__What to work on__:
Give back every entry exactly; drop the pictures.

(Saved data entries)
····················

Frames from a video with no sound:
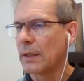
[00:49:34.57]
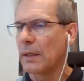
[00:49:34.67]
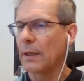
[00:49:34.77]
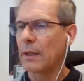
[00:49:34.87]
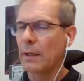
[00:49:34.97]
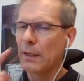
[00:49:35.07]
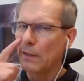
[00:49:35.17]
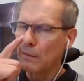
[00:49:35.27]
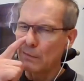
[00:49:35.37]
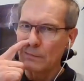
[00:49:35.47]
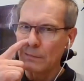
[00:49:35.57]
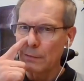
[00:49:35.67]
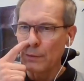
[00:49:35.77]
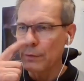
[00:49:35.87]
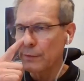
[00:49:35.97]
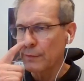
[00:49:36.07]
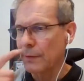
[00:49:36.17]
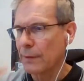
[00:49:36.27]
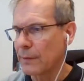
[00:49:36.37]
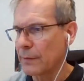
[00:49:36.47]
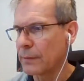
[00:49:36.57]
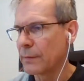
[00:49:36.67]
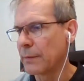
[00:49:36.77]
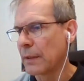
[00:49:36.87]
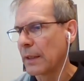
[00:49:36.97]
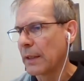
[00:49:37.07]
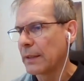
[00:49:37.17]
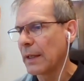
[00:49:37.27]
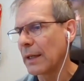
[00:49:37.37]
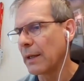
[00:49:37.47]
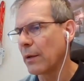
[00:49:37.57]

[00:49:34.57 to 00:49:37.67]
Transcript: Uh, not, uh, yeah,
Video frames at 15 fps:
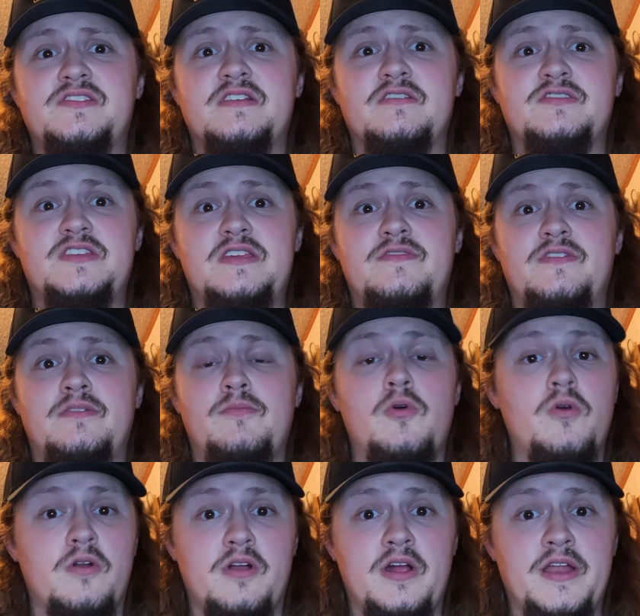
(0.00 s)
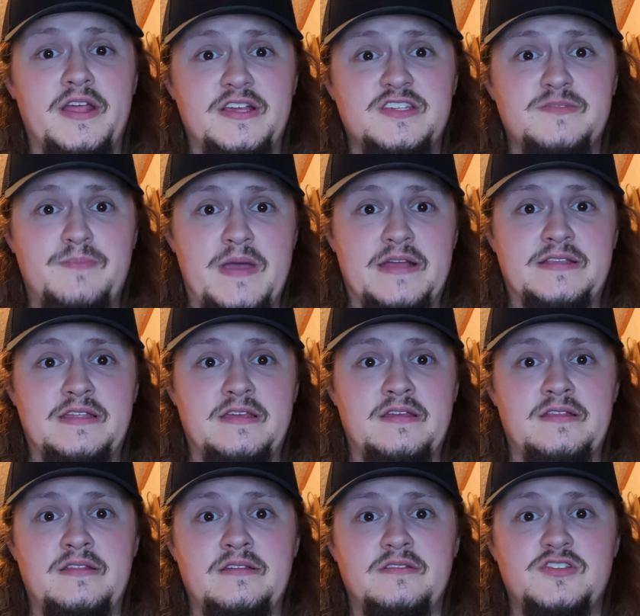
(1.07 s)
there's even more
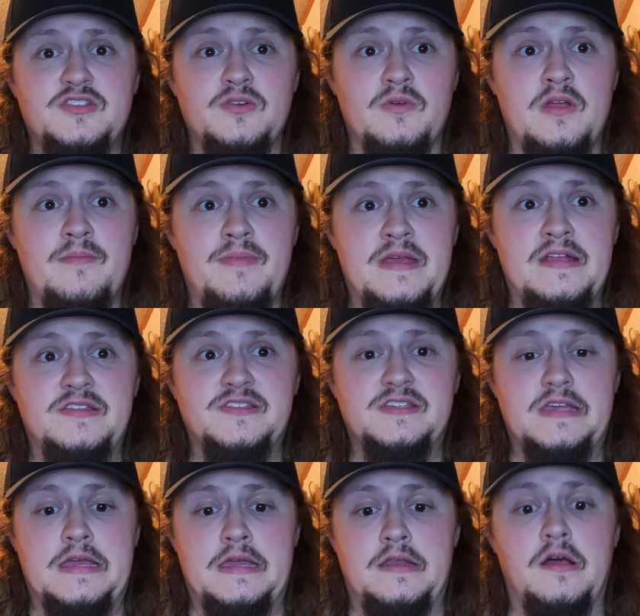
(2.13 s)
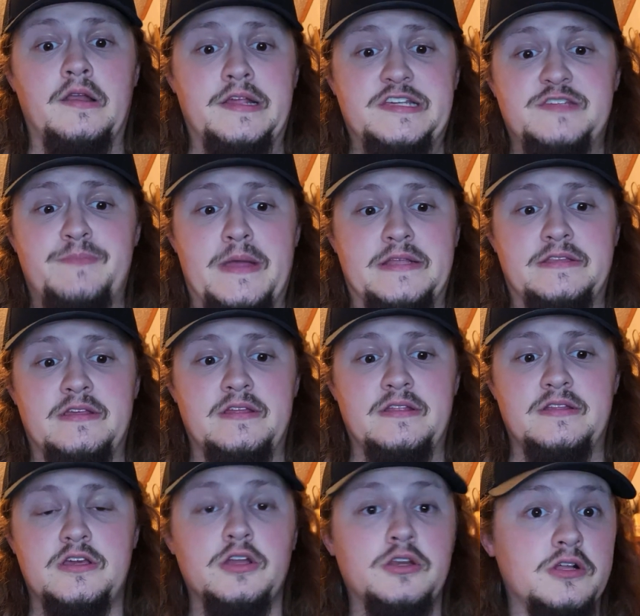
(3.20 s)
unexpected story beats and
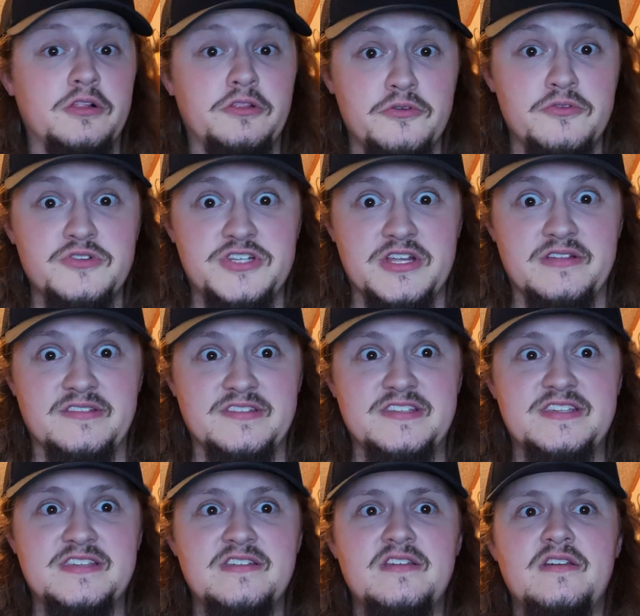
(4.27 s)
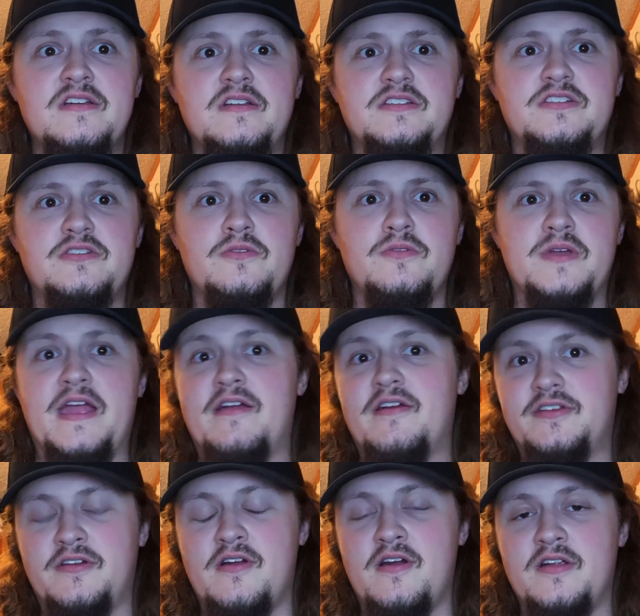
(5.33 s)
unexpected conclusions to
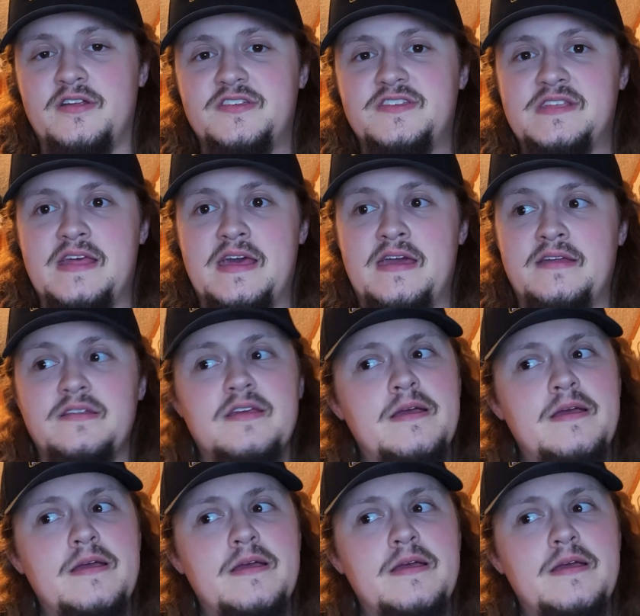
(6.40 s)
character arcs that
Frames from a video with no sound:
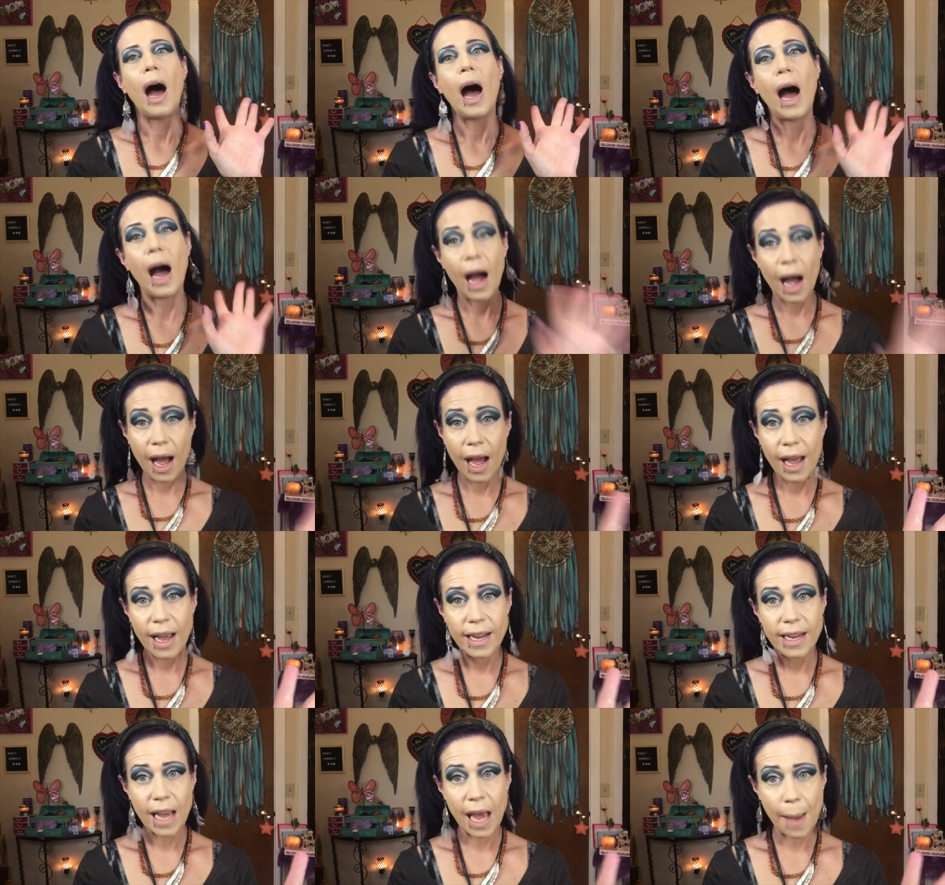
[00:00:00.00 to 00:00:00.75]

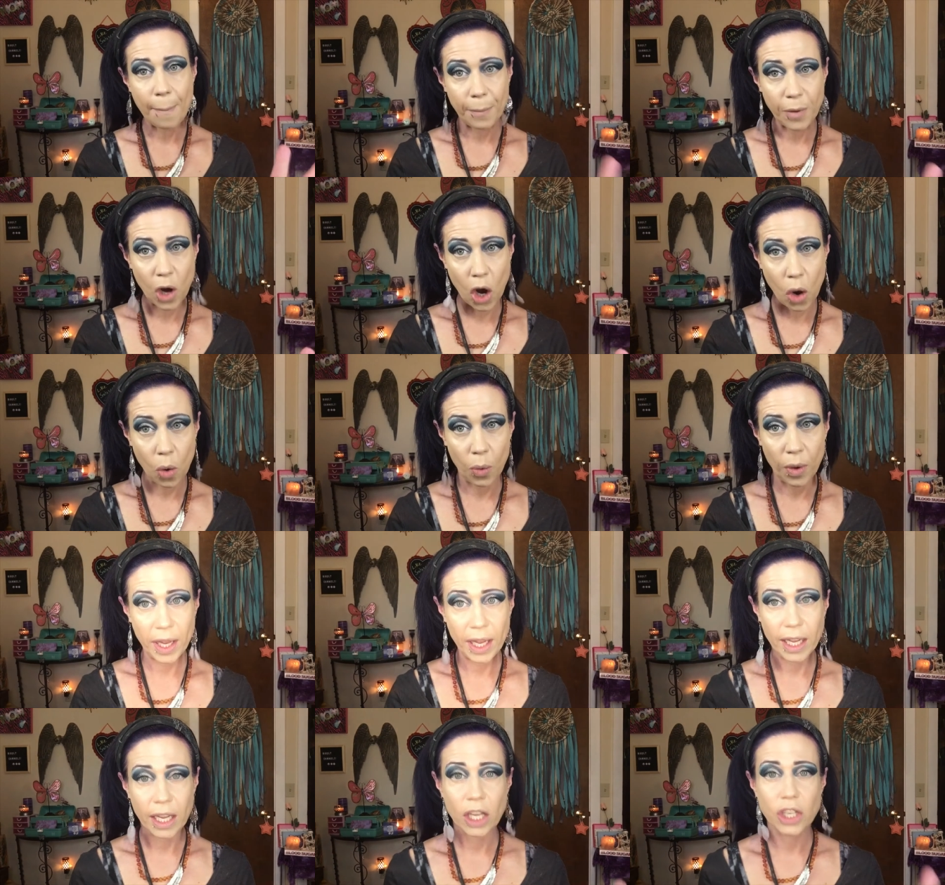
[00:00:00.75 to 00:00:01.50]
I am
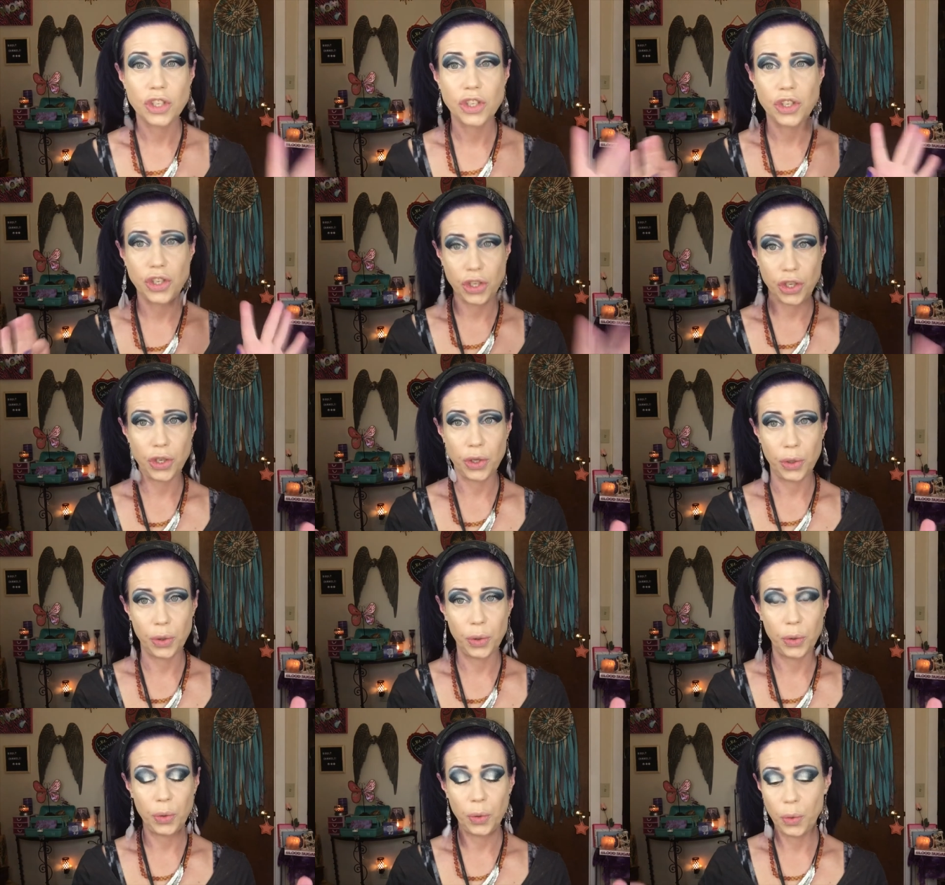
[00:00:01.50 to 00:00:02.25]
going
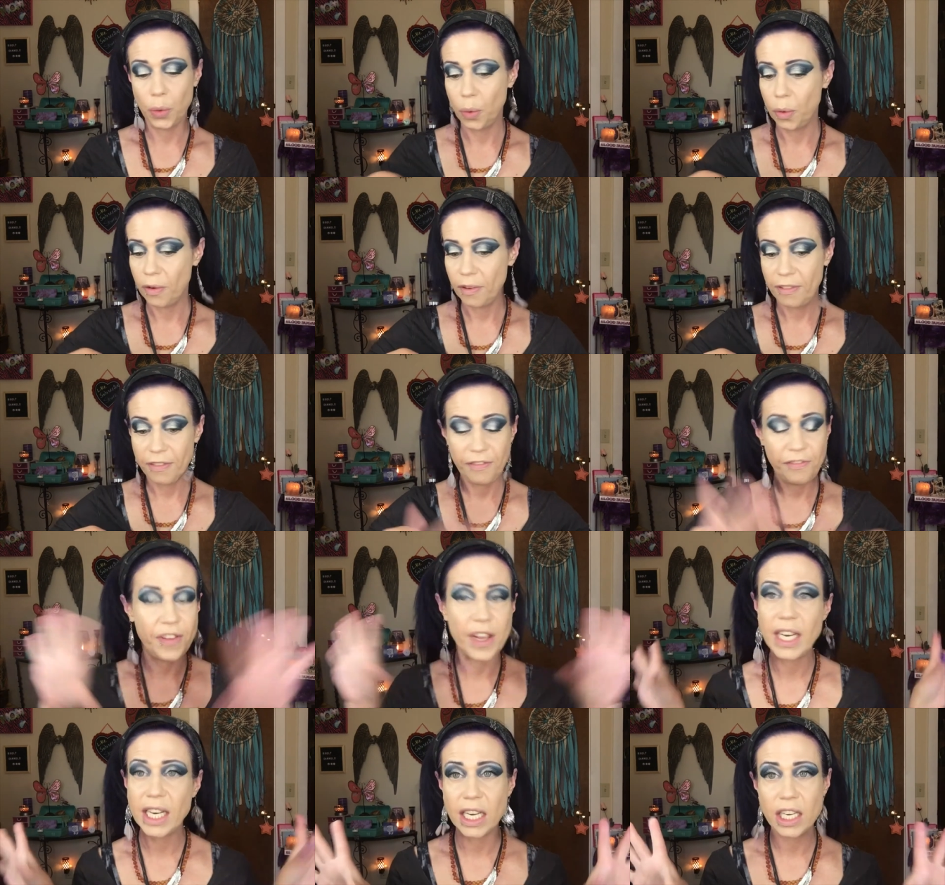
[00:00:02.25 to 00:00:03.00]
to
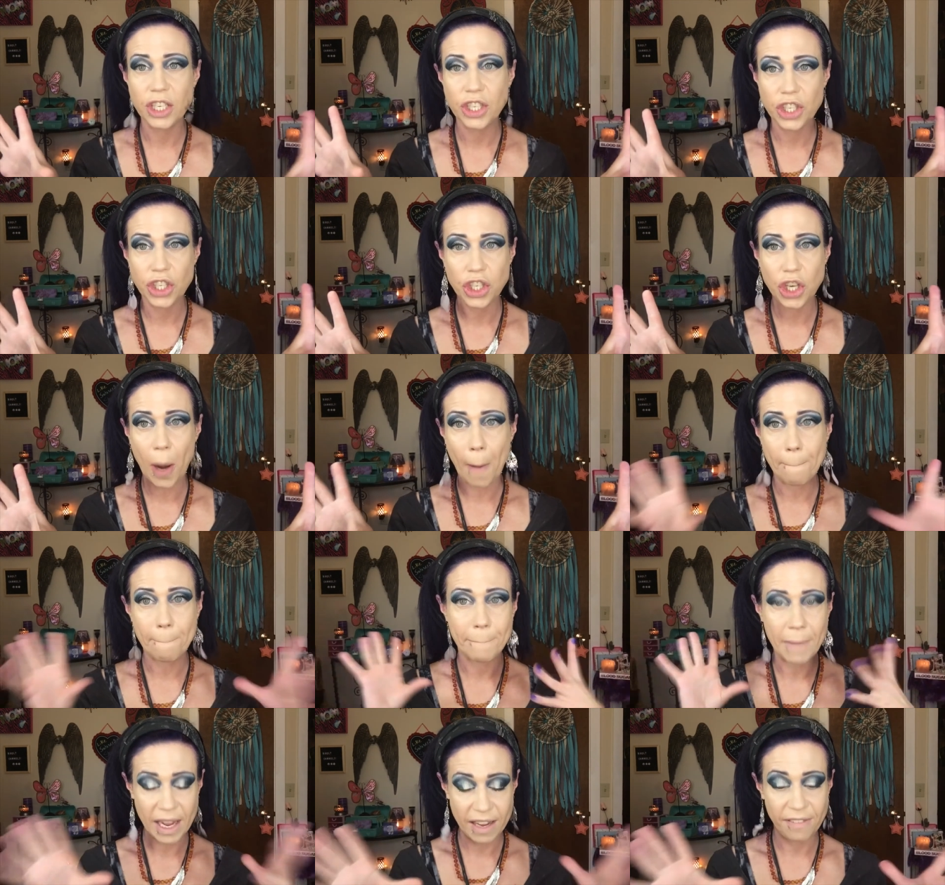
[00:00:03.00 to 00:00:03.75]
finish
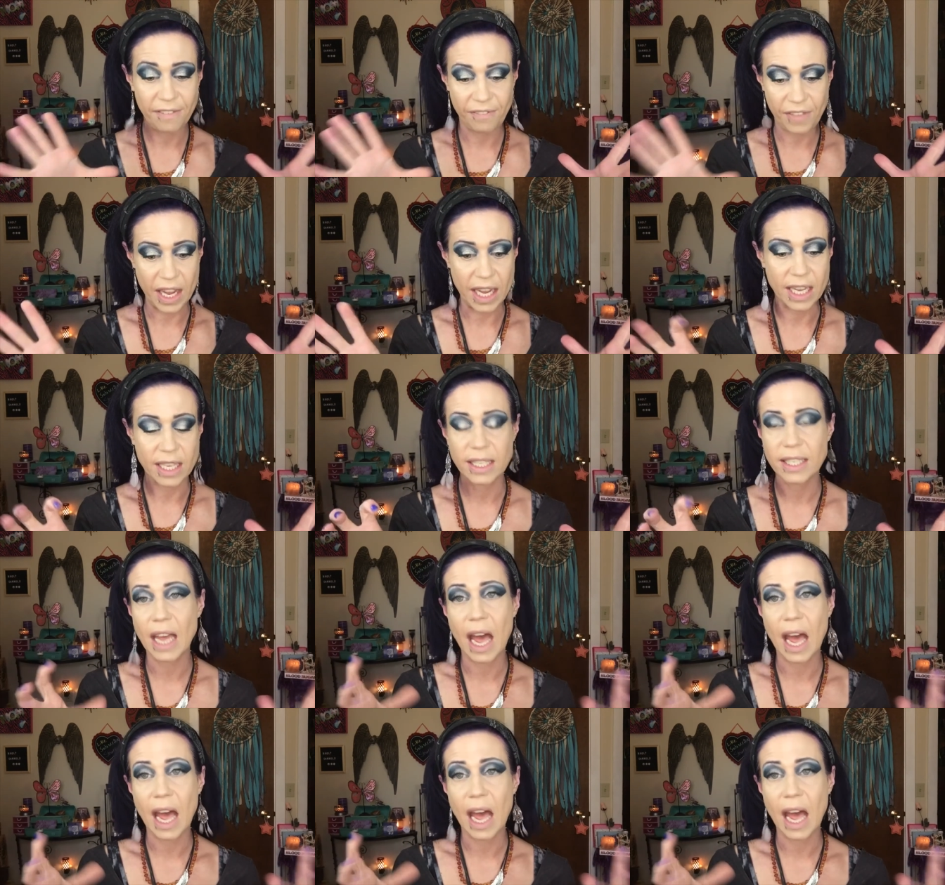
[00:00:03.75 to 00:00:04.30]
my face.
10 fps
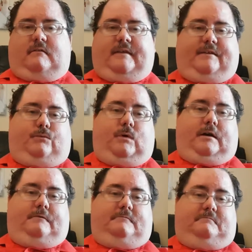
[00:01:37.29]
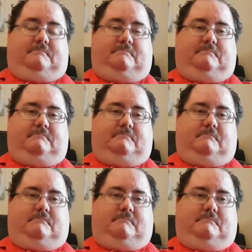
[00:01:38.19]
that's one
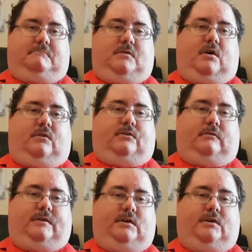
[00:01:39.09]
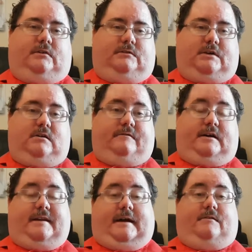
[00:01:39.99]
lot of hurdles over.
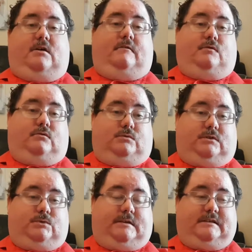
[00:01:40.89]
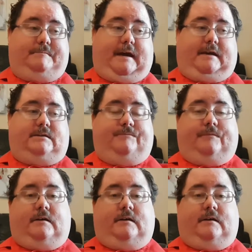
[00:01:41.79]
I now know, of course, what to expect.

····················

__Answer below__:
Frames from a video with no sound:
[00:49:34.57]
[00:49:34.67]
[00:49:34.77]
[00:49:34.87]
[00:49:34.97]
[00:49:35.07]
[00:49:35.17]
[00:49:35.27]
[00:49:35.37]
[00:49:35.47]
[00:49:35.57]
[00:49:35.67]
[00:49:35.77]
[00:49:35.87]
[00:49:35.97]
[00:49:36.07]
[00:49:36.17]
[00:49:36.27]
[00:49:36.37]
[00:49:36.47]
[00:49:36.57]
[00:49:36.67]
[00:49:36.77]
[00:49:36.87]
[00:49:36.97]
[00:49:37.07]
[00:49:37.17]
[00:49:37.27]
[00:49:37.37]
[00:49:37.47]
[00:49:37.57]

[00:49:34.57 to 00:49:37.67]
Transcript: Uh, not, uh, yeah,
Video frames at 15 fps:
(0.00 s)
(1.07 s)
there's even more
(2.13 s)
(3.20 s)
unexpected story beats and
(4.27 s)
(5.33 s)
unexpected conclusions to
(6.40 s)
character arcs that
Frames from a video with no sound:
[00:00:00.00 to 00:00:00.75]

[00:00:00.75 to 00:00:01.50]
I am
[00:00:01.50 to 00:00:02.25]
going
[00:00:02.25 to 00:00:03.00]
to
[00:00:03.00 to 00:00:03.75]
finish
[00:00:03.75 to 00:00:04.30]
my face.
10 fps
[00:01:37.29]
[00:01:38.19]
that's one
[00:01:39.09]
[00:01:39.99]
lot of hurdles over.
[00:01:40.89]
[00:01:41.79]
I now know, of course, what to expect.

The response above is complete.